DAVID MELTZER/WHERE IS OLSON NOW?

For me, initially, it was Call Me Ishmael. The uniqueness of that text, a poet's book, a reverie on a writer I hadn't read since I was a kid. That started me off on Meltzer's Melville mania, read everything of Herman's in record time plus Leyda's great Melville Log in early '60s. Wd talk a lot about Melville w/ McClure in those days. Olson was also very present in both our creative intellective households -- those Jargon Maximus fasicles, Projective Verse (which reminded me of WCW's ongoing attempt to nail down 'variable foot' -- similar to Ornette trying to explain Harmolodics [sp?]) -- Mayan Hieroglyphs, another unique text of a poet-scholar -- always felt like a suckerfish swimming under Moby's belly -- in my world then there were two immense poet-thinkers: Olson & Robert Duncan.
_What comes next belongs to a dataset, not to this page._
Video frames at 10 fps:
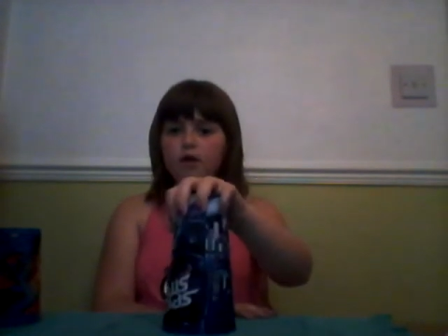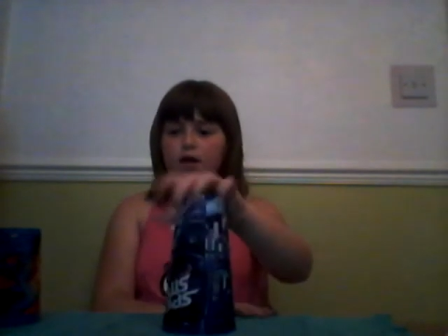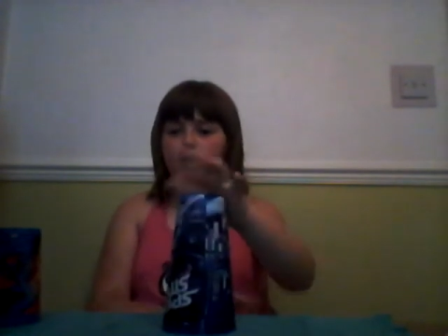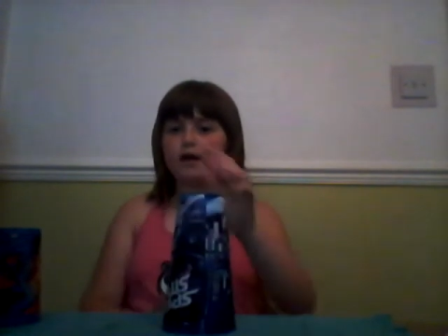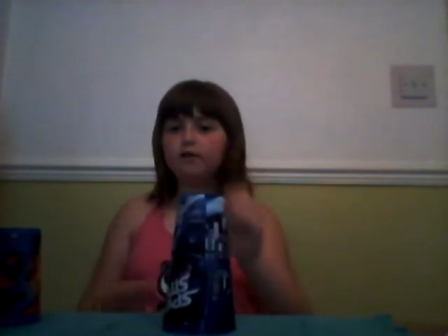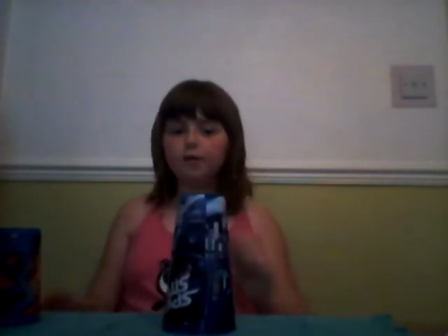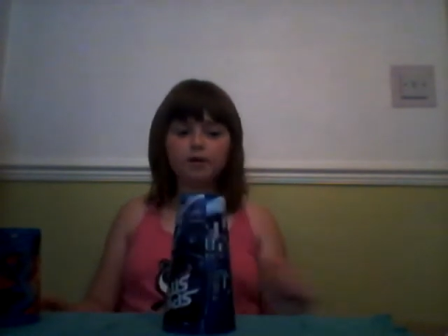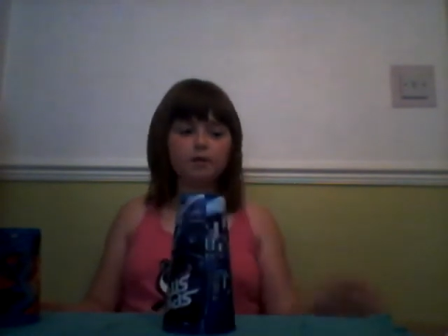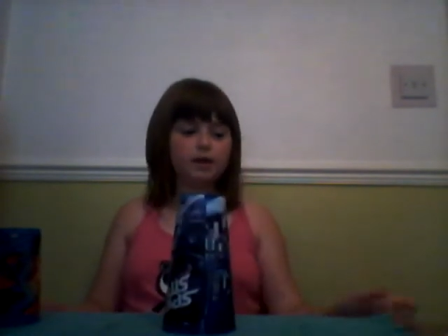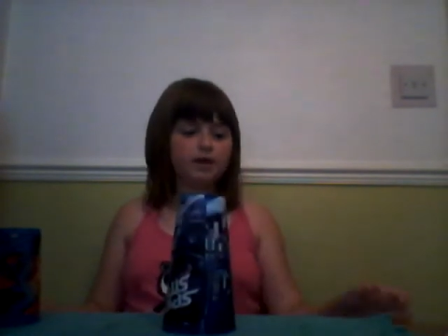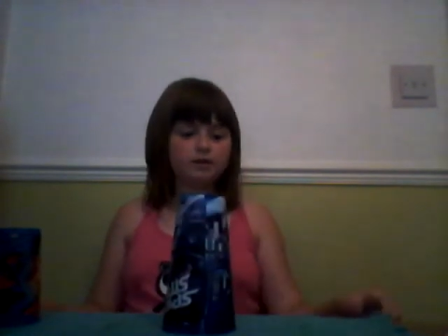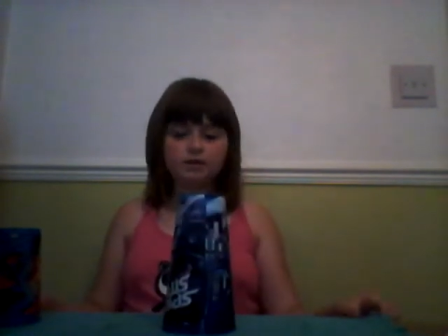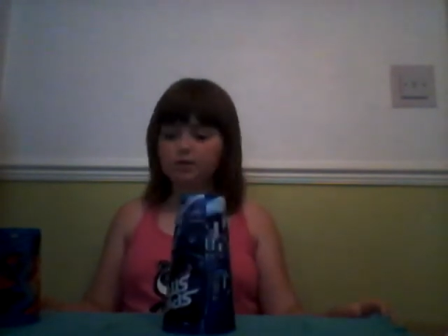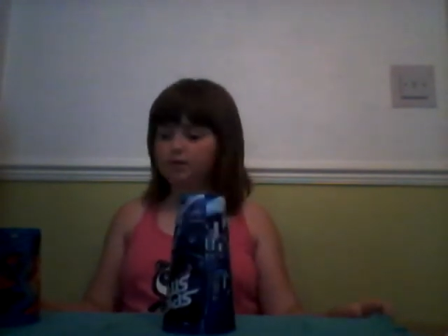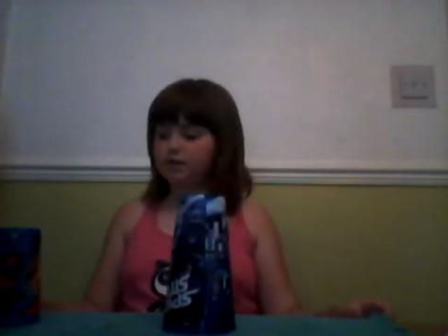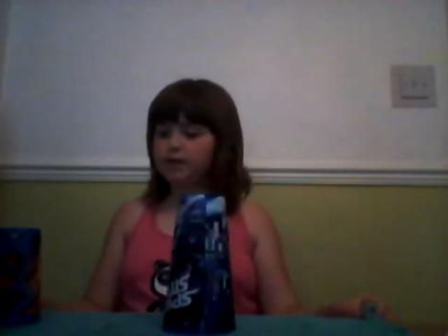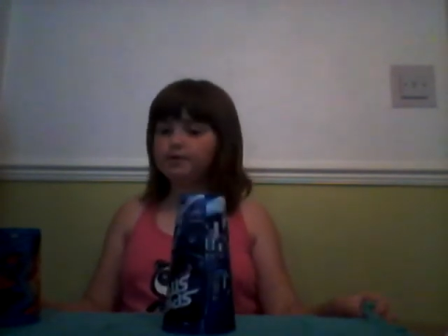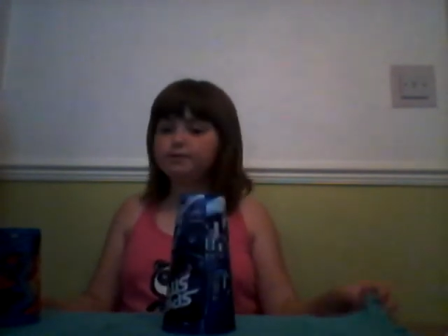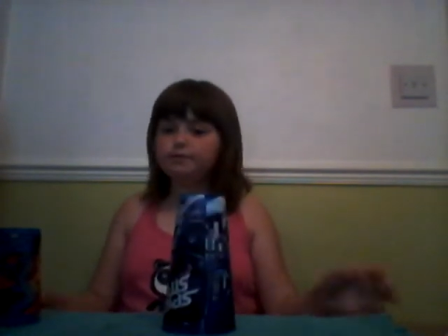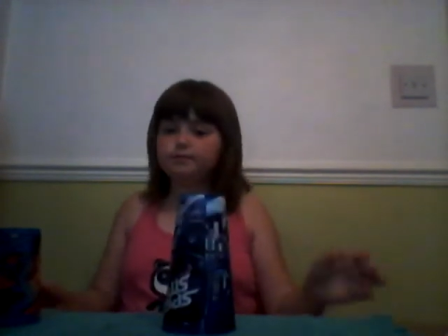Again from the beginning, slowly.
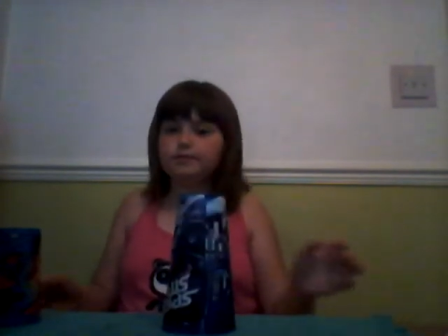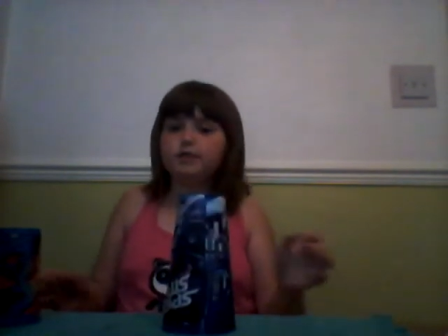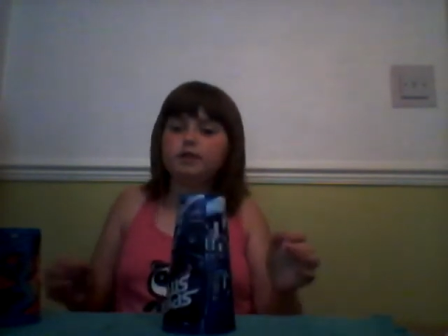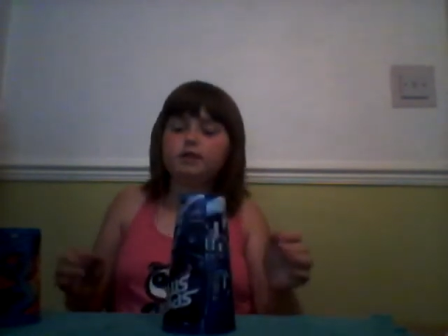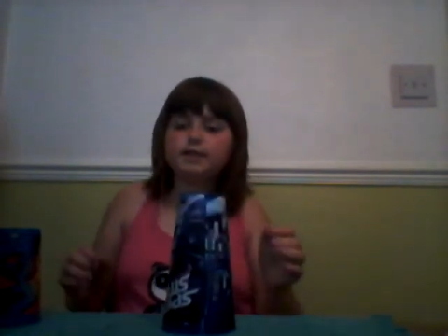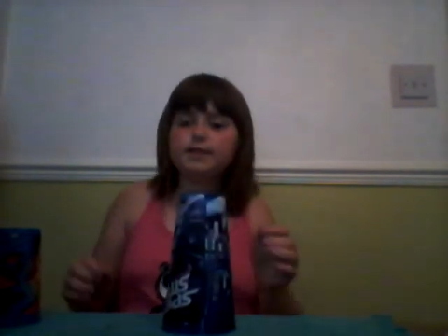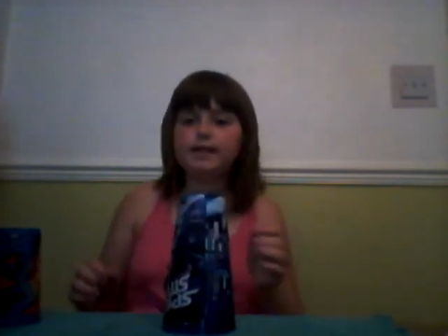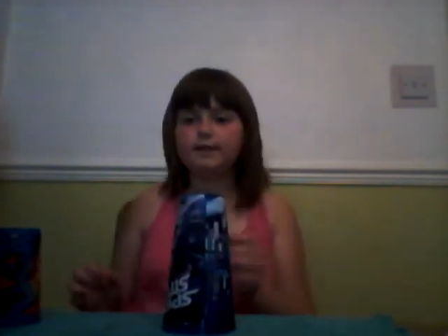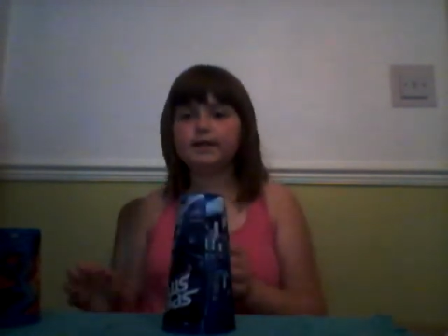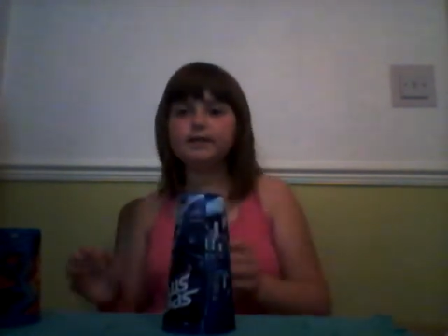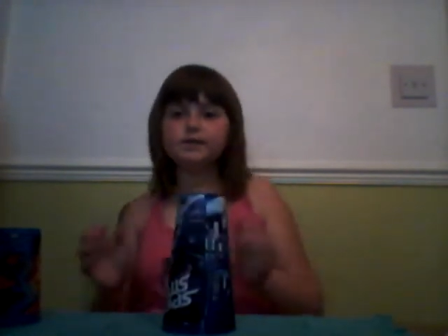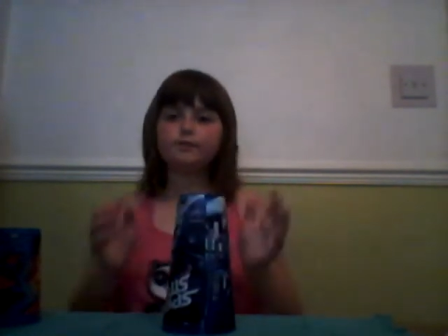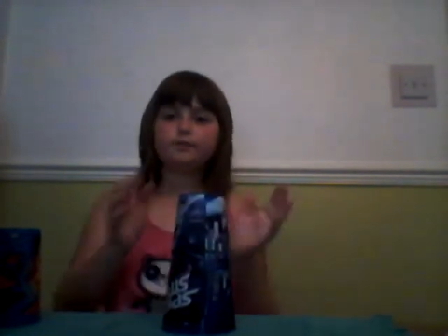It looks like this.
Both men were peers from Black Mountain days & I can only imagine the kinds of conversations they had.

Ironically, I'm still teaching in the graduate Poetics Program of New College of California, whose first five years were blessed by Robert Duncan & Diane di Prima & Duncan McNaughton who, with Louis Patler, had the vision & chutzpah to create the possibility -- another story altogether, but one deeply influence by the Big O & Robert. A quarter century of the program & neither Olson or Robert are taught in the curriculum.

During the first few years, a renewing floating opera of poets like Michael Palmer, Lynn Hejinian, Michael McClure, Creeley, Whalen, Waldman, Lorenzo Thomas, Robert Grenier, Jerome Rothenberg, Judy Grahn, Joanne Kyger, Susan Howe, Bill Berkson, Clark Coolidge -- can't find the Rolodex -- almost all formed or informed by Robert &/or Olson or both -- were participants in the New College project to, in many ways, embody 'The Curriculum of the Soul'.

What happened? Was it the inability to become the fathers that the death of fathers left us to become? (Baraka nails that down in his obit for Miles: 'now we have to become the fathers.')

So many poets of my generation inspired into a pre-Internet exploration of Field. We became the invisible & invariable historians; hunters & gatherers of the constantly shattering world.